Exercise objective: Copy out the lines below that hold the word "Spoken".

(Saved data entries)
__________

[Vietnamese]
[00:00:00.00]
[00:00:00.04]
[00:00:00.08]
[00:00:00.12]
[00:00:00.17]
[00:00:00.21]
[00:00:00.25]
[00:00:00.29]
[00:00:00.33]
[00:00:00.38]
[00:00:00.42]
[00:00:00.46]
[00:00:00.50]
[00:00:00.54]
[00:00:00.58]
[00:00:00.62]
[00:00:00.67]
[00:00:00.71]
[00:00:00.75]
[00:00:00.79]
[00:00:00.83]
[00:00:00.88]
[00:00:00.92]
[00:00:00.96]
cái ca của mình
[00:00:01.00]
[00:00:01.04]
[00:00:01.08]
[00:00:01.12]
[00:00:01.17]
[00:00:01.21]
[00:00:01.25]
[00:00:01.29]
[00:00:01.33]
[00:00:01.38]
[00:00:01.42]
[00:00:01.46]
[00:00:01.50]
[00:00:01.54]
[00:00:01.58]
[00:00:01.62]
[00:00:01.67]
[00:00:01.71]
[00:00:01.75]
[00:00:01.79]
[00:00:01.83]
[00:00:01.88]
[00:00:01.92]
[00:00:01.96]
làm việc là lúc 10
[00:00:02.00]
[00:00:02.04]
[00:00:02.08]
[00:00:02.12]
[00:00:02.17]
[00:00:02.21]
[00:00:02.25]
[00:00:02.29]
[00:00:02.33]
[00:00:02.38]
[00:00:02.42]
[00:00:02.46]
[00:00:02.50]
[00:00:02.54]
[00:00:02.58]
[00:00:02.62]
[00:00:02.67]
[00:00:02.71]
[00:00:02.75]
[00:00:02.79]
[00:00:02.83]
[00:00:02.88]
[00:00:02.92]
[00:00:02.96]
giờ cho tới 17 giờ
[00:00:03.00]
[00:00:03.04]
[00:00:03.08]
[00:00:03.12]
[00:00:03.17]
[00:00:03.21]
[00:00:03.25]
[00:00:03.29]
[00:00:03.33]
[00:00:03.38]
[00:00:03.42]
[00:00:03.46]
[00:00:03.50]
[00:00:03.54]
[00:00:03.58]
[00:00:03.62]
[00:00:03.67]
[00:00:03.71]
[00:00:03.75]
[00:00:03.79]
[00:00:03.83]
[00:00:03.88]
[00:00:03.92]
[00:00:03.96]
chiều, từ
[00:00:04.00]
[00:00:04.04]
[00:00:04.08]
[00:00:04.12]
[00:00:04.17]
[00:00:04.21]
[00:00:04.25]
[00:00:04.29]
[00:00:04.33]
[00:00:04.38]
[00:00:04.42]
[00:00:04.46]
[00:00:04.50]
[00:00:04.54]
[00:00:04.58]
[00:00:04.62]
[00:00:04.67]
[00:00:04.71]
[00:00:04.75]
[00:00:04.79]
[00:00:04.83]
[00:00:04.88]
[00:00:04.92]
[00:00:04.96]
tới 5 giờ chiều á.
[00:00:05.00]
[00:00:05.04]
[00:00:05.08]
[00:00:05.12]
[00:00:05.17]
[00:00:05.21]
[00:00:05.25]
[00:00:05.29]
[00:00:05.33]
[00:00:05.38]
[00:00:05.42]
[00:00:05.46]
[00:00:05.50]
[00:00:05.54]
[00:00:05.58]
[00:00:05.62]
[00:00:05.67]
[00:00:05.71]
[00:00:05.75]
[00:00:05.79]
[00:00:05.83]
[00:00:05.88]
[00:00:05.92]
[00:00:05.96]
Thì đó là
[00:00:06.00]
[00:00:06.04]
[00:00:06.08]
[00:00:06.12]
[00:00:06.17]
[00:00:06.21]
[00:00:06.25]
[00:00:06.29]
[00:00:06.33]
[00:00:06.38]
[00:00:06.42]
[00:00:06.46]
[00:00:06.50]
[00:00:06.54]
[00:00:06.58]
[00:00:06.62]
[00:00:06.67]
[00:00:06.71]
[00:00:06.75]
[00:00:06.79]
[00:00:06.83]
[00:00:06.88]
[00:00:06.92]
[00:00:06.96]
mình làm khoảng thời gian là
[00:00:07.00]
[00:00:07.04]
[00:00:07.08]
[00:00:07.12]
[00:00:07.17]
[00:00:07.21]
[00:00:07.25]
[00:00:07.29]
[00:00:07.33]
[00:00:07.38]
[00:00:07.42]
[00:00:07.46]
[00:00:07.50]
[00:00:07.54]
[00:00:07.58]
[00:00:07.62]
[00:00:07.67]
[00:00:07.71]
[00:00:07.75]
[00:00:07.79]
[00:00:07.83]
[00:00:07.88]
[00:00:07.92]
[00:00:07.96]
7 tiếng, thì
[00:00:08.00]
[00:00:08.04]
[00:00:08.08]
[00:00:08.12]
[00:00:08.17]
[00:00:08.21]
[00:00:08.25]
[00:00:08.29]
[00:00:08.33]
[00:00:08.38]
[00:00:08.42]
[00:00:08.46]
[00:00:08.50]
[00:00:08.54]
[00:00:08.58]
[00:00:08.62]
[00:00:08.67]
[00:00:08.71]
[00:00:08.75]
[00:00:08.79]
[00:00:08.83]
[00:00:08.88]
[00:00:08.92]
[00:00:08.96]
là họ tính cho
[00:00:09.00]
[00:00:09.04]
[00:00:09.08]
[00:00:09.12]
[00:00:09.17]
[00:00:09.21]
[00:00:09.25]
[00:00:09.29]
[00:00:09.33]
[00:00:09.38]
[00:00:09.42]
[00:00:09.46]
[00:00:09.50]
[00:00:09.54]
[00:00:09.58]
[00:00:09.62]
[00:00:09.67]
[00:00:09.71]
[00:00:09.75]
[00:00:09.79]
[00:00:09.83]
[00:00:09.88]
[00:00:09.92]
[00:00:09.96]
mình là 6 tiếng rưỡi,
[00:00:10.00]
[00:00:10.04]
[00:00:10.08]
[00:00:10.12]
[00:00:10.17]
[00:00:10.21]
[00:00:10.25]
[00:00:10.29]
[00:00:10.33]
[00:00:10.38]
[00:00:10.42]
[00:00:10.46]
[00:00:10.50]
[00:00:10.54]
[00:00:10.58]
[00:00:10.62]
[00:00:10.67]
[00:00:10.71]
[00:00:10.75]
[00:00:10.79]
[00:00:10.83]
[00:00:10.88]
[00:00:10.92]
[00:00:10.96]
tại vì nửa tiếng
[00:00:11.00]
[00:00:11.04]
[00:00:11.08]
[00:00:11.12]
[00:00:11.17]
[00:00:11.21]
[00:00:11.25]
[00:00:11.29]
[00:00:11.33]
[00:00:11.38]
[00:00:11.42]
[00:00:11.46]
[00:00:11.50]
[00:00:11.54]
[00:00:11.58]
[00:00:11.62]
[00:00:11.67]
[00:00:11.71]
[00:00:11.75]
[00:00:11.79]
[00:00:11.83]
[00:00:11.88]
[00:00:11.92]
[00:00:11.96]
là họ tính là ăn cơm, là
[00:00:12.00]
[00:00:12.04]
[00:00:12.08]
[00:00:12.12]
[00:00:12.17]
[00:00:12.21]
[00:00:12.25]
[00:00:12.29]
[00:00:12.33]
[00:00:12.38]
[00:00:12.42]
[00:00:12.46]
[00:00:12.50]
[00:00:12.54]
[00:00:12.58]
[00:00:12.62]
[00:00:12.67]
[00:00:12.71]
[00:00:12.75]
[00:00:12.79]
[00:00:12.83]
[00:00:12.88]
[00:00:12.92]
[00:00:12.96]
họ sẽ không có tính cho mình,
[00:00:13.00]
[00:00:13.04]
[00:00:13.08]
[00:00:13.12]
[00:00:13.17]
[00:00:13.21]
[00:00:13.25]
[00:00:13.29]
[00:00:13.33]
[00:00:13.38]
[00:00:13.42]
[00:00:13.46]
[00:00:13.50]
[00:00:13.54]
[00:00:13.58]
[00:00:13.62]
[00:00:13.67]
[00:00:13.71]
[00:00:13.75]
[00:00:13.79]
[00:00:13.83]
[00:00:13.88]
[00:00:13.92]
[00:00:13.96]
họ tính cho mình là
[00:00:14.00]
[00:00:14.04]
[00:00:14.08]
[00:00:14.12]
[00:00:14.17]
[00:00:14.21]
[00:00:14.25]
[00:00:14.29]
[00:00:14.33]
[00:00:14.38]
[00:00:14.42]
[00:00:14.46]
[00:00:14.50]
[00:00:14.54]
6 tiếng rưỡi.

__________

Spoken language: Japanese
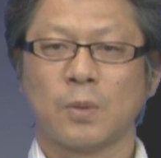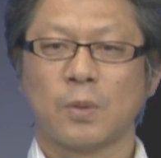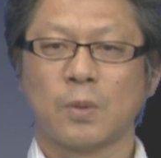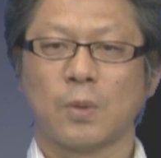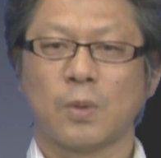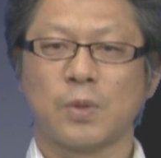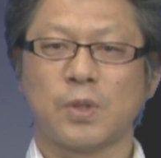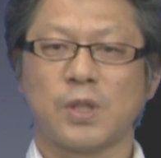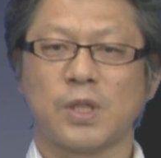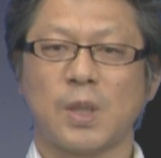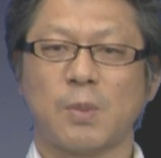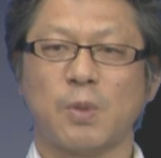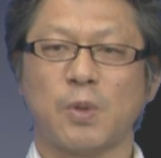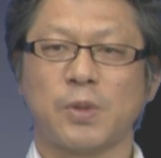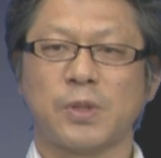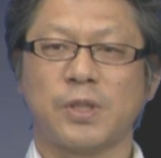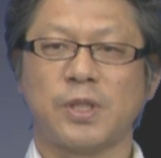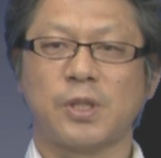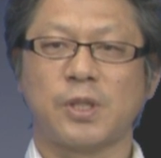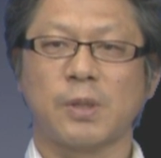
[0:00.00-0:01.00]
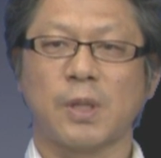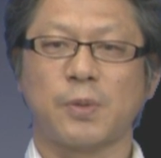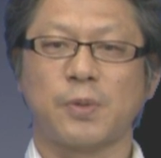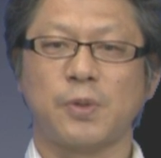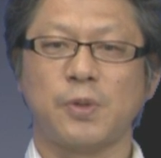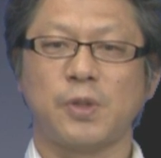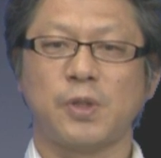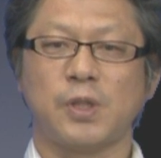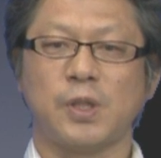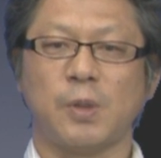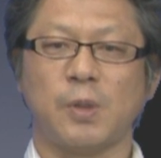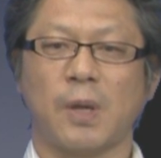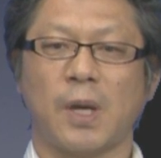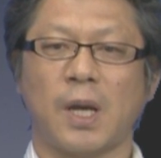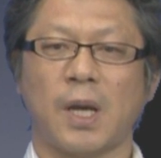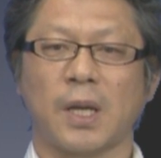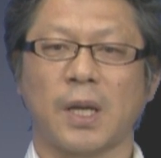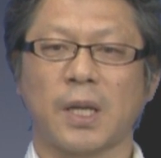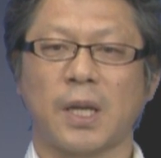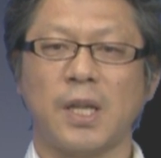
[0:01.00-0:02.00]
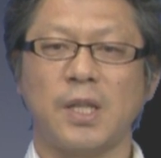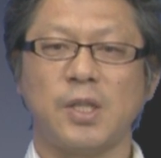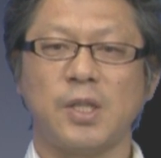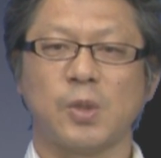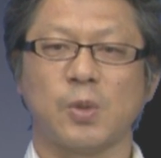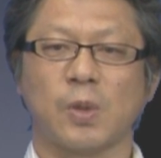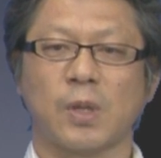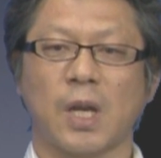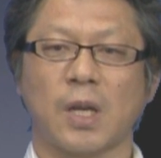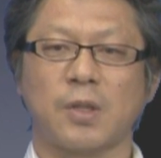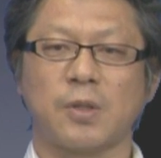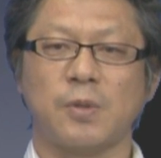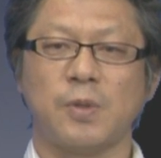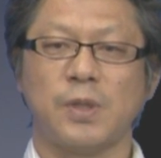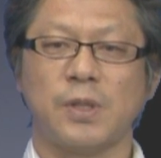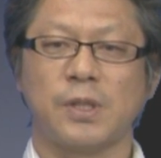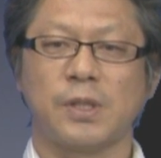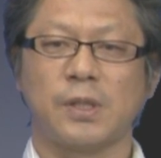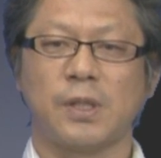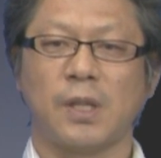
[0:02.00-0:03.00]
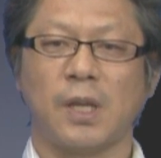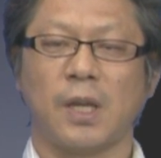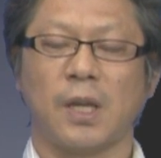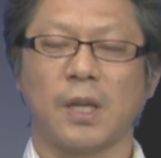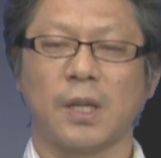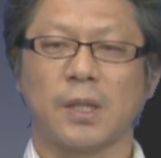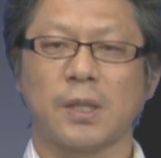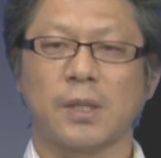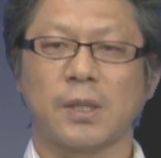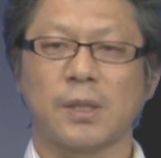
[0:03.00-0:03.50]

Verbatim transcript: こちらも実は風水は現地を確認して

__________

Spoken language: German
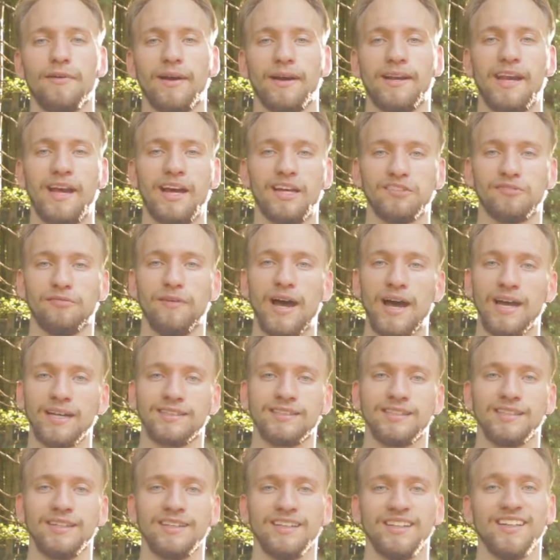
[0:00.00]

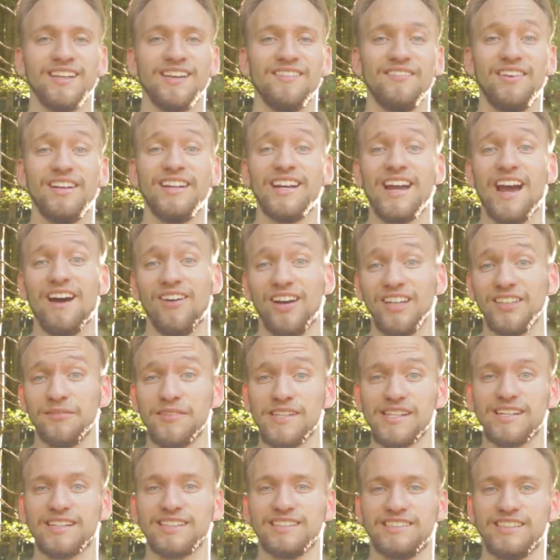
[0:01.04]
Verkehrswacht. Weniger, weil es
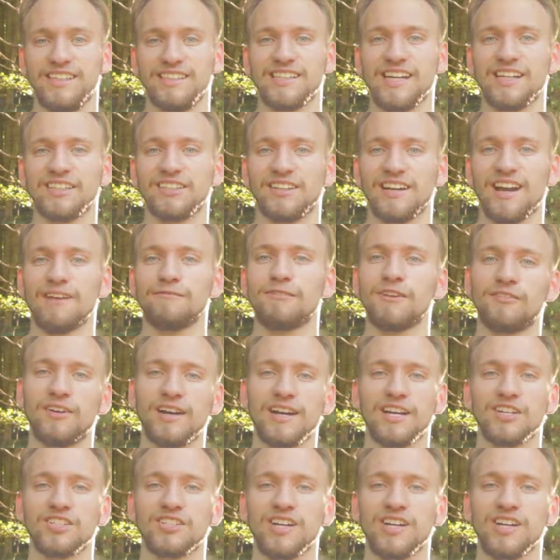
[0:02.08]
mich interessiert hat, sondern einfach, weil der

__________

Exercise response:
Spoken language: Japanese
Spoken language: German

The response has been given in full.